Full voting percentages were revealed on the official site on 8 October 2021.

===Notes===

- : During the 2nd launch night on the 25th of July, 2021, Big Brother announced that there were 2 fake housemates, called wildcards, that were revealed at the end of Week 1's Sunday show. The two wildcards were revealed to be Maria and Pere that day. Since the housemates guessed incorrectly, no one got evicted on that day.

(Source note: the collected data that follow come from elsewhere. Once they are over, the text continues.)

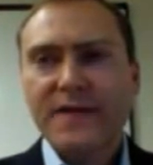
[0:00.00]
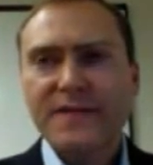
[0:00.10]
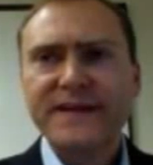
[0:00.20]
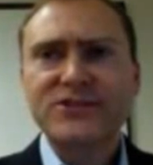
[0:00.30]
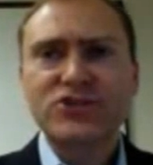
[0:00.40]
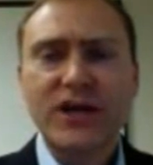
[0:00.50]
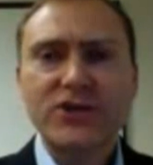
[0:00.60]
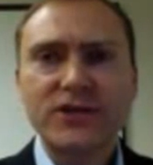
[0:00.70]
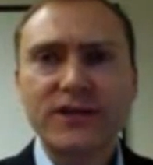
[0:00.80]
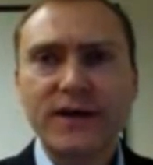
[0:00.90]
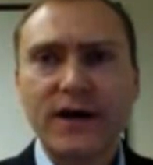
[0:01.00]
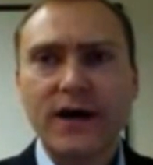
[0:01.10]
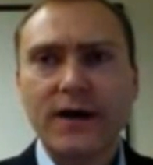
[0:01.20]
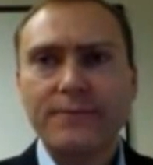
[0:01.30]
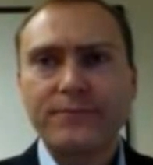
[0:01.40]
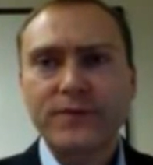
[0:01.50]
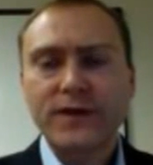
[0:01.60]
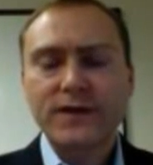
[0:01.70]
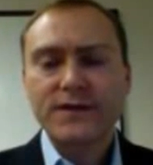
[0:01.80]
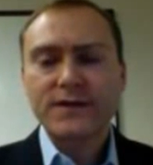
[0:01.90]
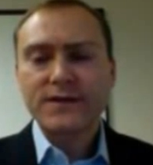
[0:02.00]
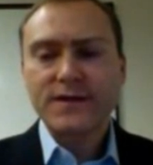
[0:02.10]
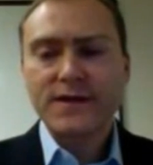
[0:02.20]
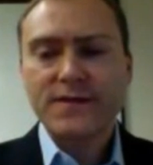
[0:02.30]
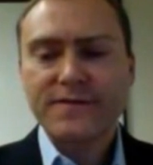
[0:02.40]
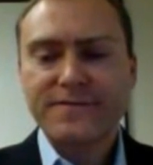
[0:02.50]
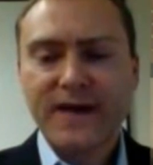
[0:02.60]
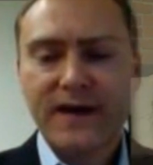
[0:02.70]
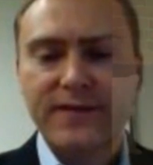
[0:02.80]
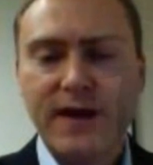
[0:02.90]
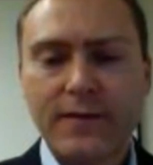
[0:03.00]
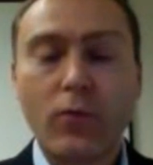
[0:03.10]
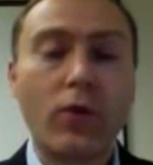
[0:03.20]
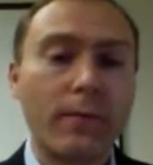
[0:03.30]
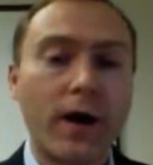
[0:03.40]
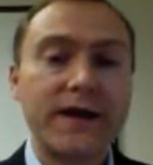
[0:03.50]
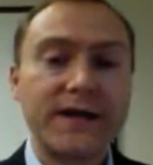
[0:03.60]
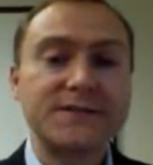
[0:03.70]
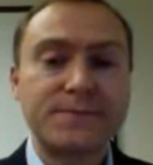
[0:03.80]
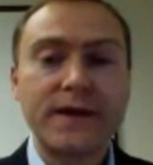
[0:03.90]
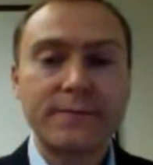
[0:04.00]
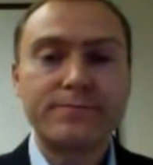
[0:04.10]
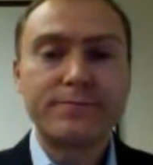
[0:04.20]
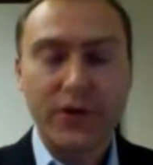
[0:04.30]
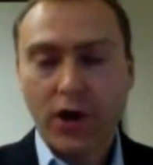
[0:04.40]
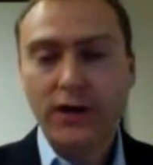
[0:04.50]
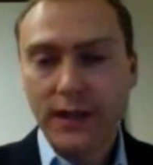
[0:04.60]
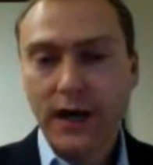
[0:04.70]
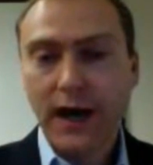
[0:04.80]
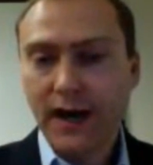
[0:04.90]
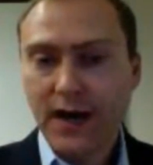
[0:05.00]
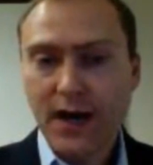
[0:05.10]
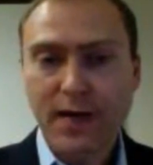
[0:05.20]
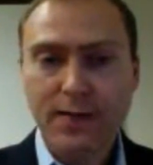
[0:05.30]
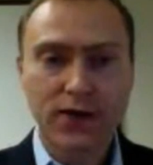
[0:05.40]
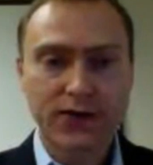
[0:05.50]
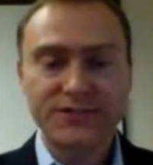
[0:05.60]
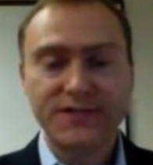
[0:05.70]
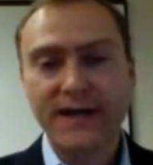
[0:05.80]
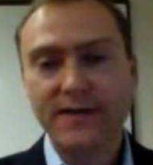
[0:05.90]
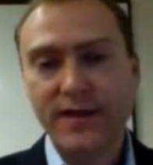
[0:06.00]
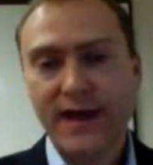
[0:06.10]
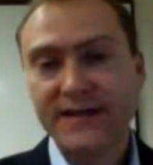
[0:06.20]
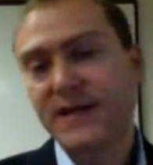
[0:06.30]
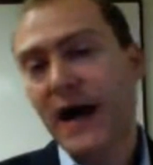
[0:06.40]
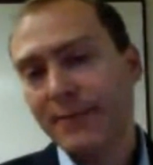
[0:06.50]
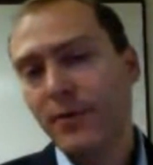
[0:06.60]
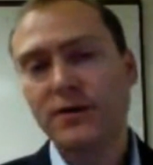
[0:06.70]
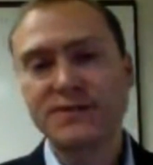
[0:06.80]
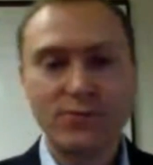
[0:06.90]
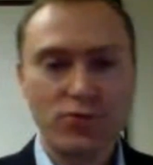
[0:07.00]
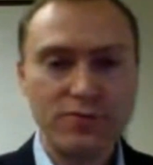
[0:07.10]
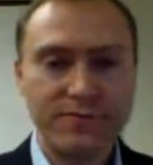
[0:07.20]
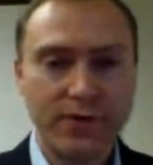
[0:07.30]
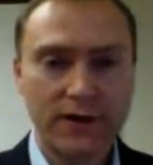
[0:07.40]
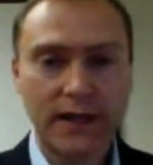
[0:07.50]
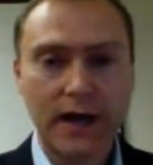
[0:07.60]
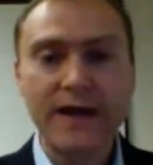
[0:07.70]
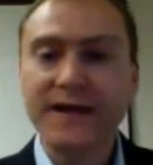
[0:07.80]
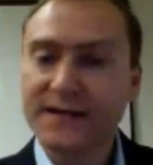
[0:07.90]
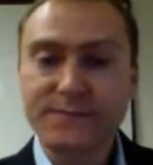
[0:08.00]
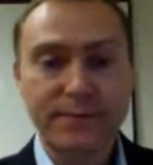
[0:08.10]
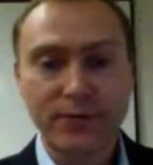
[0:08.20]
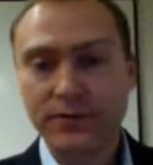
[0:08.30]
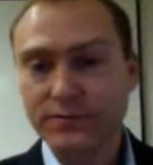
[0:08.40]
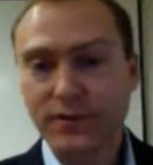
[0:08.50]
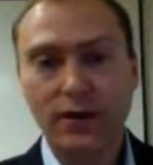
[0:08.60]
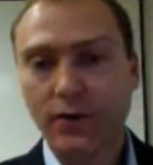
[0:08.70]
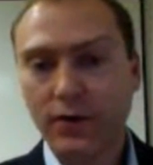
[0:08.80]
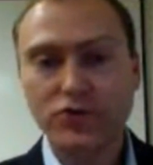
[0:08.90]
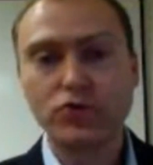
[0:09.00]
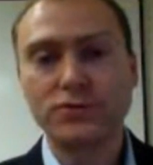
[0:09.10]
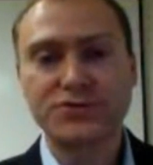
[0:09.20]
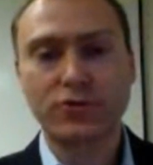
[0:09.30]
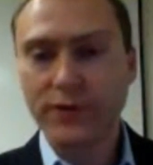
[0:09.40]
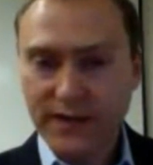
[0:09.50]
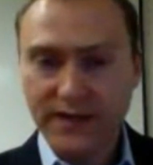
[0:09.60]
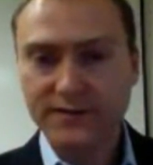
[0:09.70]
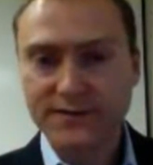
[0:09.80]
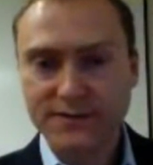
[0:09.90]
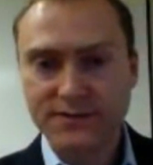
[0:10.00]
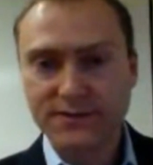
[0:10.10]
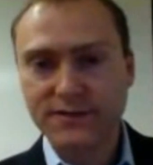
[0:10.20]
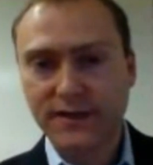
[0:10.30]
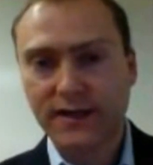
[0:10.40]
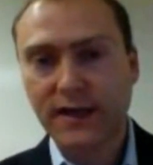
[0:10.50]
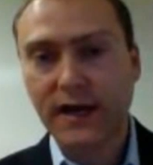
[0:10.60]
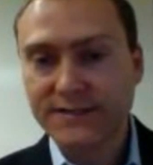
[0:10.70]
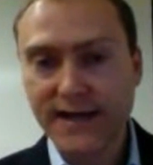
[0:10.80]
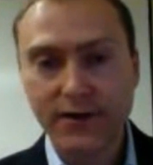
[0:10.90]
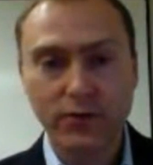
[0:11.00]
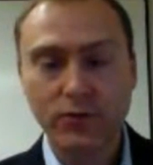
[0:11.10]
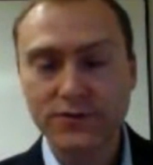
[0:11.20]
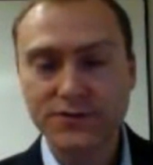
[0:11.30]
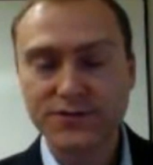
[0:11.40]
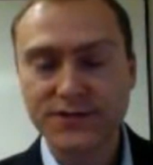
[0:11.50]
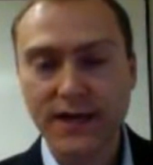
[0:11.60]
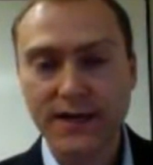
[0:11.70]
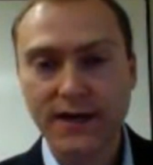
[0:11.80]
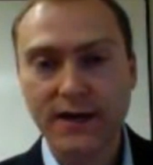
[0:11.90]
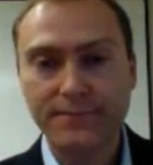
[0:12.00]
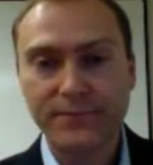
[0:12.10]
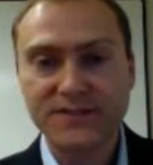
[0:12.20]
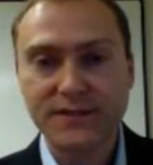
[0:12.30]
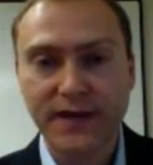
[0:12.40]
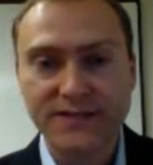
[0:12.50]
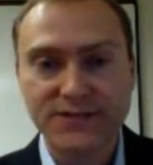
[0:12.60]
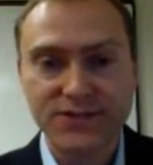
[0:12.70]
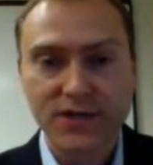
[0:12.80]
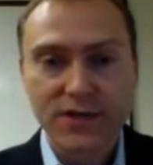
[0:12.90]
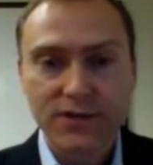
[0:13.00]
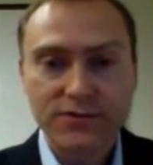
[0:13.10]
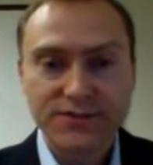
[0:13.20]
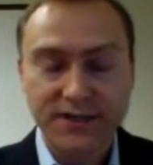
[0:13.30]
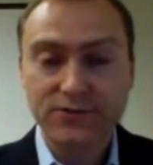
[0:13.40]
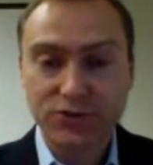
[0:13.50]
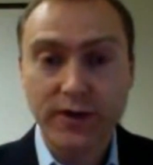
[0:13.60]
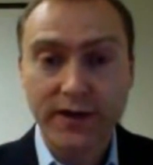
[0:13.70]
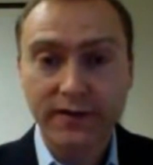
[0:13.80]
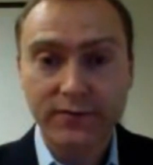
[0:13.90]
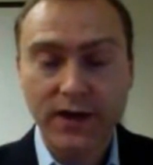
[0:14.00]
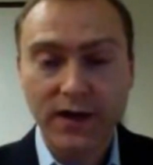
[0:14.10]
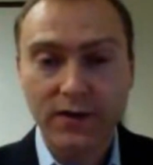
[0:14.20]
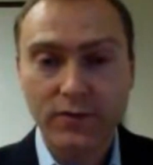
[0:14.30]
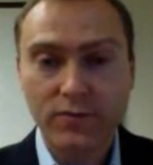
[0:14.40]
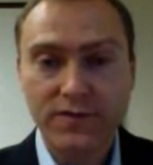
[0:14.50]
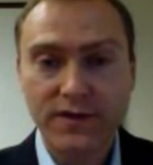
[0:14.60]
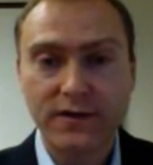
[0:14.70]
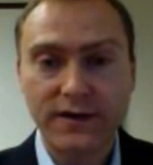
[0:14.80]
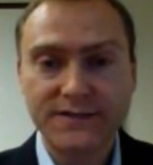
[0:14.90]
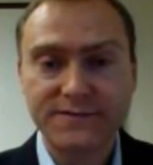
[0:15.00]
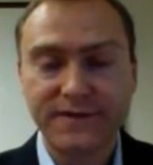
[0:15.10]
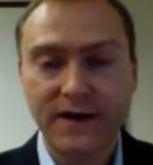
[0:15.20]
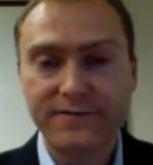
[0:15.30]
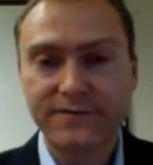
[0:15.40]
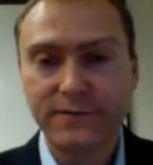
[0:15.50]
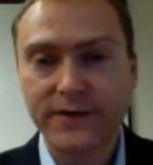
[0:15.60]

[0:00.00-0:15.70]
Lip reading: I think it's changing in the effect that more money is being put online. And people understand that as eyeballs move online and as people are dual screening to get content, or as you say, in some cases, single screening with the internet to find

- : For going undetected, the wildcards; Maria and Pere were given the opportunity to nominate the other housemates outside the Head of House for eviction.
- : On Day 14, Big Brother introduced 4 new housemates to the Big Brother house: JMK, Michael, Kayvee and Queen.
  - Kayvee exited the Big Brother house on Day 22 voluntarily due to health-related issues.
  - Big Brother informed Maria that as Head of House, there will be no nominations or eviction in week 4. She was however given a secret task to make the housemates believe that the two housemates who impress her the least will be evicted on Sunday.
  - For the week's Head of House games, Big Brother announced that there will be 2 Heads of House.
  - On the same day, it was also announced that all housemates apart from the 2 Heads of House would be up for public voting.
  - Big Brother introduced a nomination twist as nominations were done before the Head of House games and the housemates had the opportunity of saving themselves from the nomination list.
  - The nomination twist used in week 7 was reapplied in week 8.
  - In week 9, Big Brother decided to scrap the Head of House games, replacing them with the Ultimate Veto Power Holder Games. The Ultimate Veto Power Holder not only had the power of immunity from public voting, but they could pick both the Head and Deputy Head of House.
  - Also, in the same week, everyone except the Ultimate Veto Power Holder, Head of House and Deputy Head of House were up for public voting.
  - Due to an eviction twist on day 63, while Pere and Angel left the house, they have not left the show. A day later, both housemates returned to the house.